All of mushroomsoup's Comments + Replies

This comment raises some good points, but even "there will be a natural pressure for [subprocesses] to resemble a corrigible agent" seem to be debatable. Again consider the restaurant setting. It is sometime necessary for restaurants to close temporarily for renovation to increase the seating capacity, upgrade equipment, etc. The head chef who decided to renovate will be making the instrumental goals of all the other chefs (make a good food, earn money to stay alive) untenable while they are furloughed. More generally, progress towards terminal goals is not monotonic and thus only focusing on the local topology of the optimization landscape might be insufficient to predict long-horizon trends. 

2Max Harms
This seems right. Some sub-properties of corrigibility, such as not subverting the higher-level and being shutdownable, should be expected in well-constructed sub-processes. But corrigibility is probably about more than just that (e.g. perhaps myopia) and we should be careful not to assume that well-constructed sub-processes that resemble agents will get all the corrigibility properties.

Thanks! The linked article is exactly what I was looking for. Assuming "nationalization" means something like "soft nationalization" does make the timeline seem a lot more plausible. 

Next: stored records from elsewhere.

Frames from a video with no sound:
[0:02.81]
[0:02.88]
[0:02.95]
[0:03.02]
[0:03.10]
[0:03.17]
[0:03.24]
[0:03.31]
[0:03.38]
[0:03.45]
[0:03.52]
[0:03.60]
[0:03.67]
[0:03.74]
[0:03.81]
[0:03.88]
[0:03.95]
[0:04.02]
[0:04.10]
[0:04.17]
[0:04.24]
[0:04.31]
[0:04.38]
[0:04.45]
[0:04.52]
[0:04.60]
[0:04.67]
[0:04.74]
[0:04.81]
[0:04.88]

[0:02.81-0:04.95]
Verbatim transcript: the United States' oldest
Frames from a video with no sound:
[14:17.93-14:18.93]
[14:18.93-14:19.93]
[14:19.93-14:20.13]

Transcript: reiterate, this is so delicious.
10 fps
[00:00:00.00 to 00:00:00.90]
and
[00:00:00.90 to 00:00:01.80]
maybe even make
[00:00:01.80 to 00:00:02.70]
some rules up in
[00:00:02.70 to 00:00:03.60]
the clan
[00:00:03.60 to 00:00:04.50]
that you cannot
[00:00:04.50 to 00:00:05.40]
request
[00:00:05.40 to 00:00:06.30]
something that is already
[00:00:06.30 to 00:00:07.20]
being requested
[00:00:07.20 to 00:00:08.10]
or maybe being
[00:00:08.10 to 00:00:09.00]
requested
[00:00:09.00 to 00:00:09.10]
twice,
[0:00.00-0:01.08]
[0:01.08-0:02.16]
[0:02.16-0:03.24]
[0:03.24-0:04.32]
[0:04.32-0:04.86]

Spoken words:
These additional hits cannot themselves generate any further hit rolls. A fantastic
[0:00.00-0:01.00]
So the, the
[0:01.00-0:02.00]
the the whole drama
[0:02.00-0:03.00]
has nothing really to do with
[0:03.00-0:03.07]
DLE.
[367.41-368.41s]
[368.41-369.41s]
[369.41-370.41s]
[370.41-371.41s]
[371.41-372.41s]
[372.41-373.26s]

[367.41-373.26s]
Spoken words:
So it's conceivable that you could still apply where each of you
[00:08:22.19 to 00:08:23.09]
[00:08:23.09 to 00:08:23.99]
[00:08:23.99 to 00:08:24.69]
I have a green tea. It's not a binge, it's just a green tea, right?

According to the timeline of the post, AGI will take place during the Trump presidency and much of the nationalization efforts will need to be lead by his administration. However, that seems antithetical to the administrations general ethos of deregulation (at least in the banking and energy sectors). Would it be possible to explain which avenues would lead Trump to nationalize, for example, OpenAI or Antropic?

7Seth Herd
This is a good point. Nationalization is hard and complex, and it would probably slow progress - and the current administration would be against it on general principles, as you say. But I think people are underestimating the government's flexibility and willingness to exert control when things get weird and dangerous. Governments typically do just that. Even Soft Nationalization: How the US Government Will Control AI Labs underestimates this; perhaps this would happen in long timelines, but I think there are more direct but still easy routes to control when things heat up and the bright boys in national security realize what's going on. I expect a "softer nationalization" of the government just asking politely to be included in deliberations among org leadership. Existing emergency act procedures very likely apply as soon as you take AGIs security implications seriously. They don't have to nationalize in any strong sense to exert control over the technology. Anyone being asked politely by the NSA to do something they could legally demand would be wise to comply, or at least appear to comply.